* [Task requirements]
The line with "[00:00:03.60 to 00:00:04.50]" and each line following it, up to the final line of the data, should be set down exactly; pictures stay out.
Start of Records
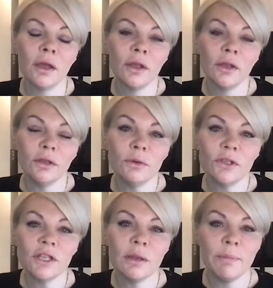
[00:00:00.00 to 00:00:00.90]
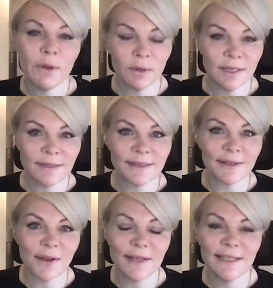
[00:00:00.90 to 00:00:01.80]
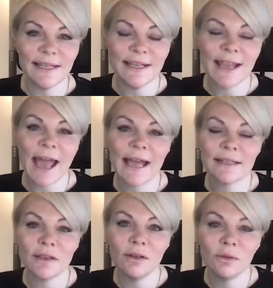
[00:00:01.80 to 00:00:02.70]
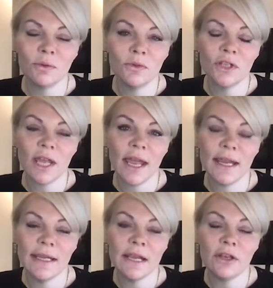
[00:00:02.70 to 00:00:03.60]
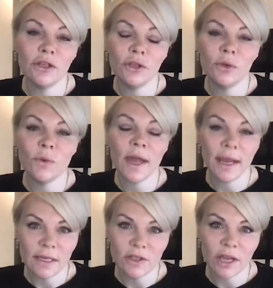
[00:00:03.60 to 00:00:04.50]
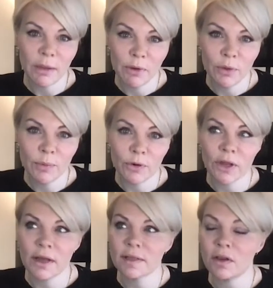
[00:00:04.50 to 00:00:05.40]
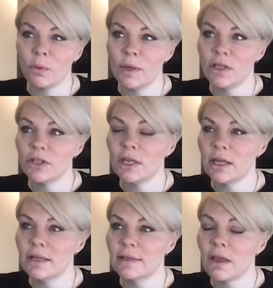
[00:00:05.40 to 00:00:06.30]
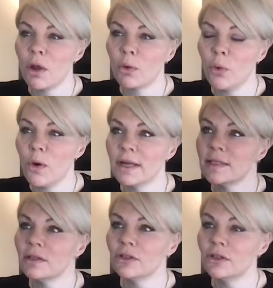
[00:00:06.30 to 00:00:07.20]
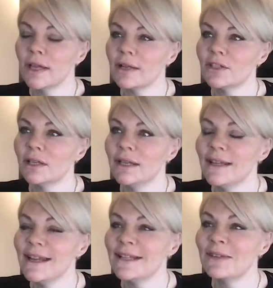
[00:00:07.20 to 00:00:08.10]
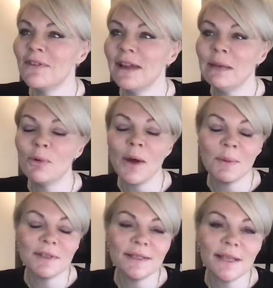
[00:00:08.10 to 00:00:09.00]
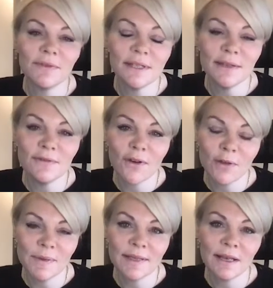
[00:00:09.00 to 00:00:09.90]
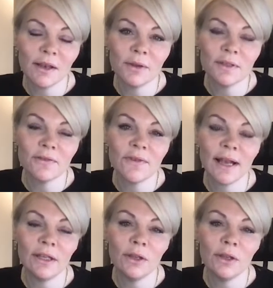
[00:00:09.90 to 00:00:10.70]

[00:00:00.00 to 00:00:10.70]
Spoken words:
Yorkshire Building Society has launched a new HMO product, which is quite good actually. It's available up to 75% loan to value.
End of Records
* [Answer box]
[00:00:03.60 to 00:00:04.50]
[00:00:04.50 to 00:00:05.40]
[00:00:05.40 to 00:00:06.30]
[00:00:06.30 to 00:00:07.20]
[00:00:07.20 to 00:00:08.10]
[00:00:08.10 to 00:00:09.00]
[00:00:09.00 to 00:00:09.90]
[00:00:09.90 to 00:00:10.70]

[00:00:00.00 to 00:00:10.70]
Spoken words:
Yorkshire Building Society has launched a new HMO product, which is quite good actually. It's available up to 75% loan to value.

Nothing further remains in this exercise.